## WHAT THE EXERCISE ASKS
In the data below, find every line with the string "second" and pull it out.

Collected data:
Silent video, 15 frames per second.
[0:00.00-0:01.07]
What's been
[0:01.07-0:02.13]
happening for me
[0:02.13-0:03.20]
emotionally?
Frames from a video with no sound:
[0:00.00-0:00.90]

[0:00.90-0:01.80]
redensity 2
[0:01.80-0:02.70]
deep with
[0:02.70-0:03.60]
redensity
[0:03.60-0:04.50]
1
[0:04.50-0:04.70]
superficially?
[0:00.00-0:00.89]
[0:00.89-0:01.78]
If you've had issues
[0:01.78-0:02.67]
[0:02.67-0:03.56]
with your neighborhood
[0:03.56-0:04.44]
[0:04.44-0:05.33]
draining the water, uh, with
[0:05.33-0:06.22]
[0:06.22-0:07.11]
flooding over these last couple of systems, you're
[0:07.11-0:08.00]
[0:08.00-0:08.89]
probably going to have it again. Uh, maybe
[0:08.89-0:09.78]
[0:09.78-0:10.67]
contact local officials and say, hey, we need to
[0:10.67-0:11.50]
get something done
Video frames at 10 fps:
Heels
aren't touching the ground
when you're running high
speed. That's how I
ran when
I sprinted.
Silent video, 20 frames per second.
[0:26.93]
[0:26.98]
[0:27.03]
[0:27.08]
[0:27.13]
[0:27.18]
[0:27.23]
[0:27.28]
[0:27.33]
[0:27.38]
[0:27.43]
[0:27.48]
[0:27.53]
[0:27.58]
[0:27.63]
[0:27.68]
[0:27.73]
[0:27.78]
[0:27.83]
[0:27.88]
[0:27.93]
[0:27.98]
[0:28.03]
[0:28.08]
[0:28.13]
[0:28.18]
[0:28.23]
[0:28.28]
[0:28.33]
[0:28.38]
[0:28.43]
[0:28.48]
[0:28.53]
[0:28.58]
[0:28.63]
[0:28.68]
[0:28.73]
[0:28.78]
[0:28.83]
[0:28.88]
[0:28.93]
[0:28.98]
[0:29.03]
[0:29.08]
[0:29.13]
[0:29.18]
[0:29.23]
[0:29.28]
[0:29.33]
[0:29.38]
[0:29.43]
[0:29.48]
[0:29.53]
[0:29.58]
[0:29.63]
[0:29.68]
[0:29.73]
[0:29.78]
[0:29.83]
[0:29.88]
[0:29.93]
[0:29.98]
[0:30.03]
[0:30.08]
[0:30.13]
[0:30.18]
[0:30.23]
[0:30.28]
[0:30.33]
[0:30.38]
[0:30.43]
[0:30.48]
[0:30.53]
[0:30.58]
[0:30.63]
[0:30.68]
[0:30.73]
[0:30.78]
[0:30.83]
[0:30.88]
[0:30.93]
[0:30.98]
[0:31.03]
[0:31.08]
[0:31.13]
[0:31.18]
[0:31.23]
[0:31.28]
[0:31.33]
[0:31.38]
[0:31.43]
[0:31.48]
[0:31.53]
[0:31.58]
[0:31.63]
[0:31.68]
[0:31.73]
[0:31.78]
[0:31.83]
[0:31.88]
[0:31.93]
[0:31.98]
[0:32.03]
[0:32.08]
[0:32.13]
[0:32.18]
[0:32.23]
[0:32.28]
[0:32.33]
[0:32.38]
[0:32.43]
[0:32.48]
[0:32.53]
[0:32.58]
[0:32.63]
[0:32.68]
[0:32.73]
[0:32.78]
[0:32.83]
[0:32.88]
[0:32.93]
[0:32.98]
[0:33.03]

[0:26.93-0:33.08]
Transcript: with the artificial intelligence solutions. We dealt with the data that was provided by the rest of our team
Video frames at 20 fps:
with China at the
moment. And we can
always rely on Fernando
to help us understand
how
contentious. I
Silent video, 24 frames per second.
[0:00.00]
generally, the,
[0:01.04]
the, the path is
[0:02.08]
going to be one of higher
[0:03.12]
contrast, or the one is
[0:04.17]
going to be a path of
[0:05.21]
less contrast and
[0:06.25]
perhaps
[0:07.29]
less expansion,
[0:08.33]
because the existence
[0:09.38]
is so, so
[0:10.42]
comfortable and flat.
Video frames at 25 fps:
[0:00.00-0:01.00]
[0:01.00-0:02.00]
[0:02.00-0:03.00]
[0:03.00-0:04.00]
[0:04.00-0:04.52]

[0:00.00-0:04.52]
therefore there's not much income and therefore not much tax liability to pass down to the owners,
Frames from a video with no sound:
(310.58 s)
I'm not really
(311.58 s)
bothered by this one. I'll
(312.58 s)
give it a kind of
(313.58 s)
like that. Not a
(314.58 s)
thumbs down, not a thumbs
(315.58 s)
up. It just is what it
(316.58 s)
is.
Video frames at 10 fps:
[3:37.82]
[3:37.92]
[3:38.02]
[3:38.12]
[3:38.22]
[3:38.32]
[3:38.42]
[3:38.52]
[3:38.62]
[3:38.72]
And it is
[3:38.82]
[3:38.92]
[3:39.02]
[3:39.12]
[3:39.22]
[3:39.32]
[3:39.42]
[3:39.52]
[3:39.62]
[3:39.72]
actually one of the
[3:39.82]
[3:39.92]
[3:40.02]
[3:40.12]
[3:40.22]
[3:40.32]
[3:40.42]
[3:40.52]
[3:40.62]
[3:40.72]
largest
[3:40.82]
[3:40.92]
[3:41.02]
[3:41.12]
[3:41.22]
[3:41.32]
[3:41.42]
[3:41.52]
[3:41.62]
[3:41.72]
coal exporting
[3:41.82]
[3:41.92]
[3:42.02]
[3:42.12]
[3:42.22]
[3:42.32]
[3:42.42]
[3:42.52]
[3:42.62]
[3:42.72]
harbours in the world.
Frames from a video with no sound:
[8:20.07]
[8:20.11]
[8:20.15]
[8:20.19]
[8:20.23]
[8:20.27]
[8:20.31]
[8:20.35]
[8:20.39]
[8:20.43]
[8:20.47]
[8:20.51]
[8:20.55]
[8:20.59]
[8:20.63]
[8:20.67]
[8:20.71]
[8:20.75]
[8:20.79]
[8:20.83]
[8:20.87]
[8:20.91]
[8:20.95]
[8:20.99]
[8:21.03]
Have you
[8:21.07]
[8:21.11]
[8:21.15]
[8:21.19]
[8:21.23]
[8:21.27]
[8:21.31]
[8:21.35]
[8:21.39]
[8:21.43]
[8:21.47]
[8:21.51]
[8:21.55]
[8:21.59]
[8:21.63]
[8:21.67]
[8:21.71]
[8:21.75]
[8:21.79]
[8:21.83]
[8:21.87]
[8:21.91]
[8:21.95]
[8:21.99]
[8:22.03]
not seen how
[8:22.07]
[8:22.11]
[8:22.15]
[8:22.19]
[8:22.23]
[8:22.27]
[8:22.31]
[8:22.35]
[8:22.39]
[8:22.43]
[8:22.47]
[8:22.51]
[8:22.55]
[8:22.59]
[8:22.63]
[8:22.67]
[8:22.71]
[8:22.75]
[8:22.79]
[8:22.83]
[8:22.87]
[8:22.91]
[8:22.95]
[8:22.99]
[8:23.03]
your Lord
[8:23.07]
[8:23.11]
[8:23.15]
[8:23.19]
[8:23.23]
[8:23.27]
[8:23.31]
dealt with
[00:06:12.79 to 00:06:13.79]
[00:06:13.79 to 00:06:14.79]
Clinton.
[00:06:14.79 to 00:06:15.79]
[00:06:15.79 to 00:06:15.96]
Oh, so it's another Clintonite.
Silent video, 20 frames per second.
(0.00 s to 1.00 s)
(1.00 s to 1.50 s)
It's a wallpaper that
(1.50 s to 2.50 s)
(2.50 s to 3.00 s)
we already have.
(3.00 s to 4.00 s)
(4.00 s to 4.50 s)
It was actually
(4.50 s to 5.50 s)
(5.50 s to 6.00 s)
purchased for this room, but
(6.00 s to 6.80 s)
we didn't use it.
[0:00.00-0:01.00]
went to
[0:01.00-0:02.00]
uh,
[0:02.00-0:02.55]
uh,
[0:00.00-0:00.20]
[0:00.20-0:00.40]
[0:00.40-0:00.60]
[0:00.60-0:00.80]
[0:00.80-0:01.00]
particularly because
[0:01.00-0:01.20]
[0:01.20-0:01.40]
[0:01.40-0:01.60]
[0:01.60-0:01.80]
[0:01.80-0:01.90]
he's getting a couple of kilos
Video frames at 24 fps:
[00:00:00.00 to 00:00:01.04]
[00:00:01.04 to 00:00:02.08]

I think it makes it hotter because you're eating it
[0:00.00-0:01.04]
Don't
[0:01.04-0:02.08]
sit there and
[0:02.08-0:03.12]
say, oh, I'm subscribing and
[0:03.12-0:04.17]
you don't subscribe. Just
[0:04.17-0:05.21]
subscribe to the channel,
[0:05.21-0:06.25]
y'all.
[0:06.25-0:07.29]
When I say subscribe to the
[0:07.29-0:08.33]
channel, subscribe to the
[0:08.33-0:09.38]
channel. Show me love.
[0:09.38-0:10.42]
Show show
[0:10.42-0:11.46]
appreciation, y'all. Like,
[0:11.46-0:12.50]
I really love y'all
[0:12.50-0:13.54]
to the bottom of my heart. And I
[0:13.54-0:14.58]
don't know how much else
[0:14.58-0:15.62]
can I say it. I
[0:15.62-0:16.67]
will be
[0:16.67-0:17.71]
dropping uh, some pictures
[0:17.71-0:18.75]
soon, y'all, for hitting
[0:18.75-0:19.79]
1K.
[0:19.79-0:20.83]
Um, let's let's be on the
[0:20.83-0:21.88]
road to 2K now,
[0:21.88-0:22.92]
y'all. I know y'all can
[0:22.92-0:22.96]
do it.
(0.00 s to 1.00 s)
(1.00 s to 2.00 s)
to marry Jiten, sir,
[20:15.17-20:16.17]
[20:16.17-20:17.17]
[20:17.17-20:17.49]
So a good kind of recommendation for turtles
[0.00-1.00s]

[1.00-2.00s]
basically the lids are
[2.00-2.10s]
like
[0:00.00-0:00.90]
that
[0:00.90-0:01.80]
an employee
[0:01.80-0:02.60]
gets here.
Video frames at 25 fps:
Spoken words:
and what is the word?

## OUTPUT OF THE TASK
Silent video, 15 frames per second.
Silent video, 20 frames per second.
Silent video, 24 frames per second.
Silent video, 20 frames per second.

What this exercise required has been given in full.